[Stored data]
==================================================
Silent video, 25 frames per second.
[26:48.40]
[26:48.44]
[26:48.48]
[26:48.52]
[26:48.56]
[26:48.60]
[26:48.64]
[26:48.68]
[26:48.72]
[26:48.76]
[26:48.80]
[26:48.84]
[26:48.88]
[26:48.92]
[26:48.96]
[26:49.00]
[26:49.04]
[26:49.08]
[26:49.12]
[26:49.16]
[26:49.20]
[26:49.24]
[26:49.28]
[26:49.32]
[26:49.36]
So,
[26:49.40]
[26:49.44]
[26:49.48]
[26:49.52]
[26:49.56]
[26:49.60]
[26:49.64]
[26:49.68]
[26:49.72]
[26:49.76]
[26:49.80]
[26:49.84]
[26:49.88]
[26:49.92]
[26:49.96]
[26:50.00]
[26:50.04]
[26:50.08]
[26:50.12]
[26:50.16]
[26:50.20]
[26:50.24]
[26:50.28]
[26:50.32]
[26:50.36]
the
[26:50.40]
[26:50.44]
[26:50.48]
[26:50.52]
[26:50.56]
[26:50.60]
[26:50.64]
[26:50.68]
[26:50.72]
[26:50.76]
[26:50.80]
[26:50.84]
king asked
==================================================
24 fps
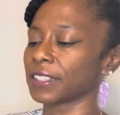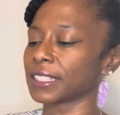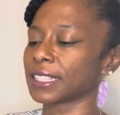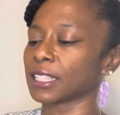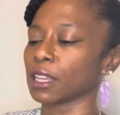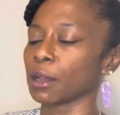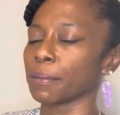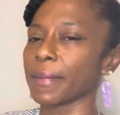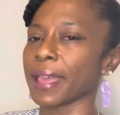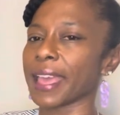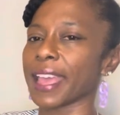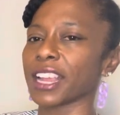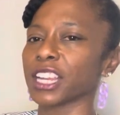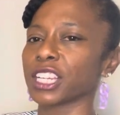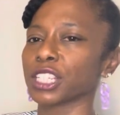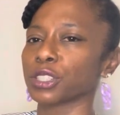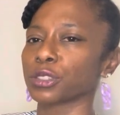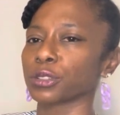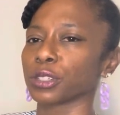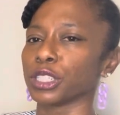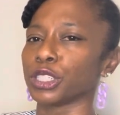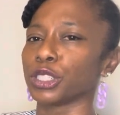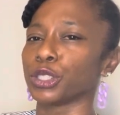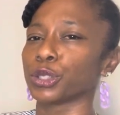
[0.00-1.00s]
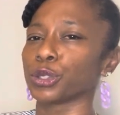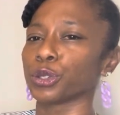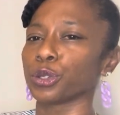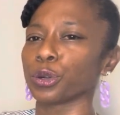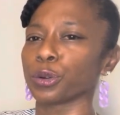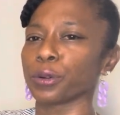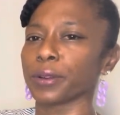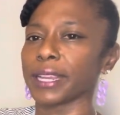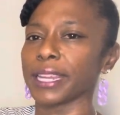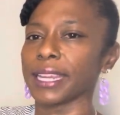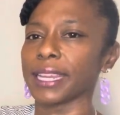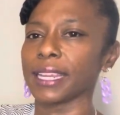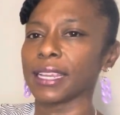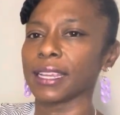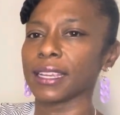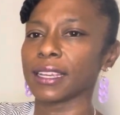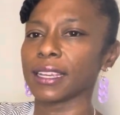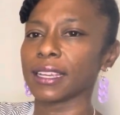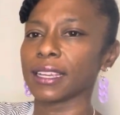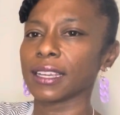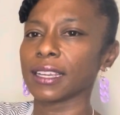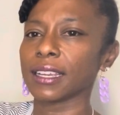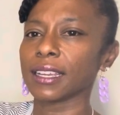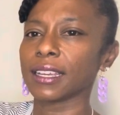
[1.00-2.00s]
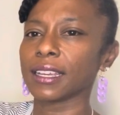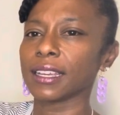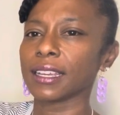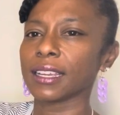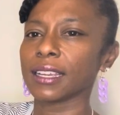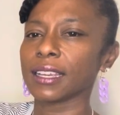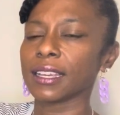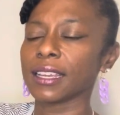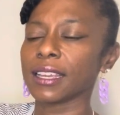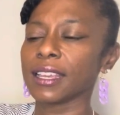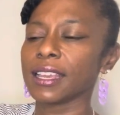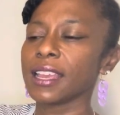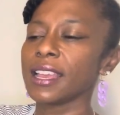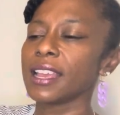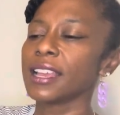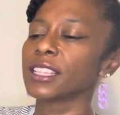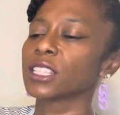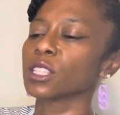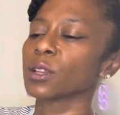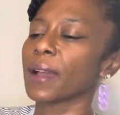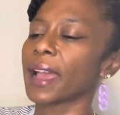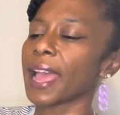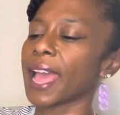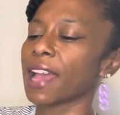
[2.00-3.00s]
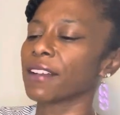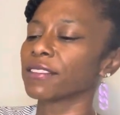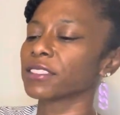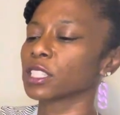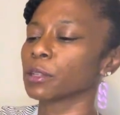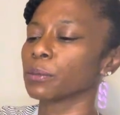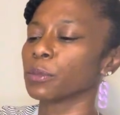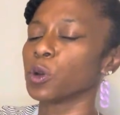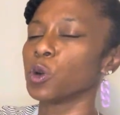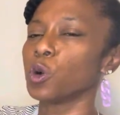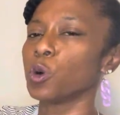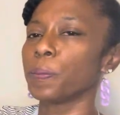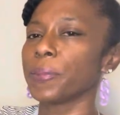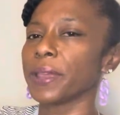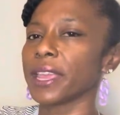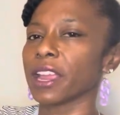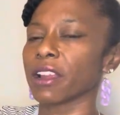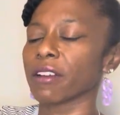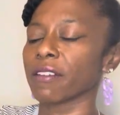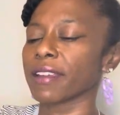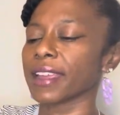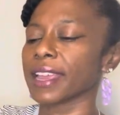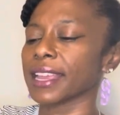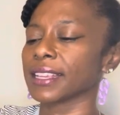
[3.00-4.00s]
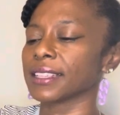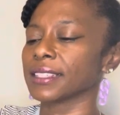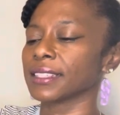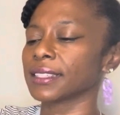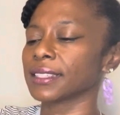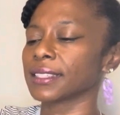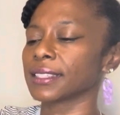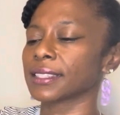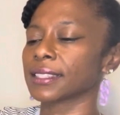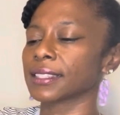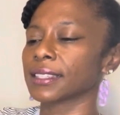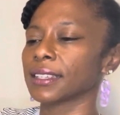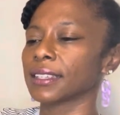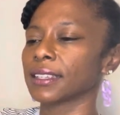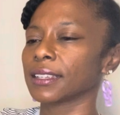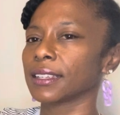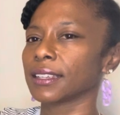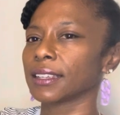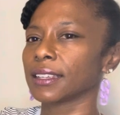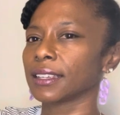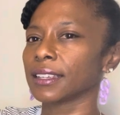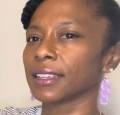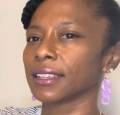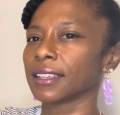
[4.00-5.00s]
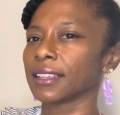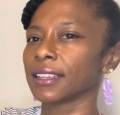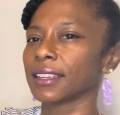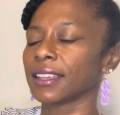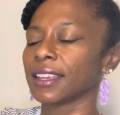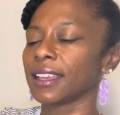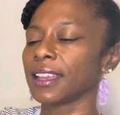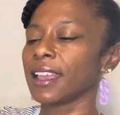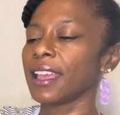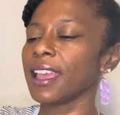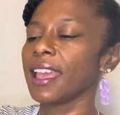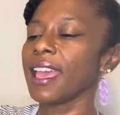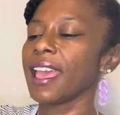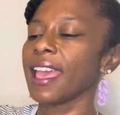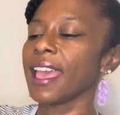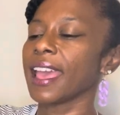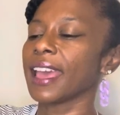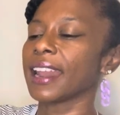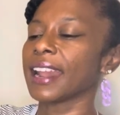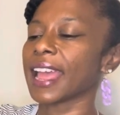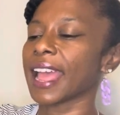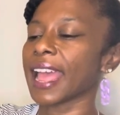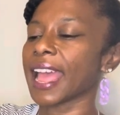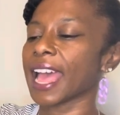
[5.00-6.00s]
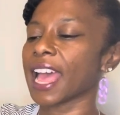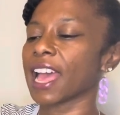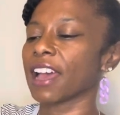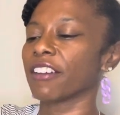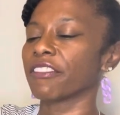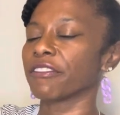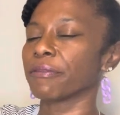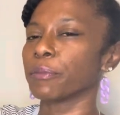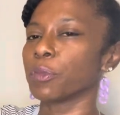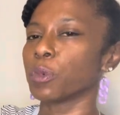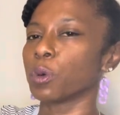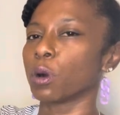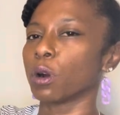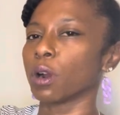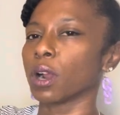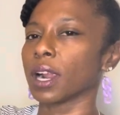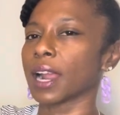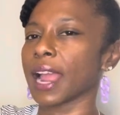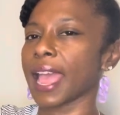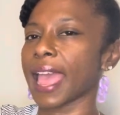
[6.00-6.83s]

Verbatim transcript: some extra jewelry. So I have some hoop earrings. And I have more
==================================================
_Work item:_ Nothing but the lines from the one with "[1.00-2.00s]" up to and including the one with "Verbatim transcript: some" should be printed, exactly as they read above. Please keep the pictures out.

_Task result:_
[1.00-2.00s]
[2.00-3.00s]
[3.00-4.00s]
[4.00-5.00s]
[5.00-6.00s]
[6.00-6.83s]

Verbatim transcript: some extra jewelry. So I have some hoop earrings. And I have more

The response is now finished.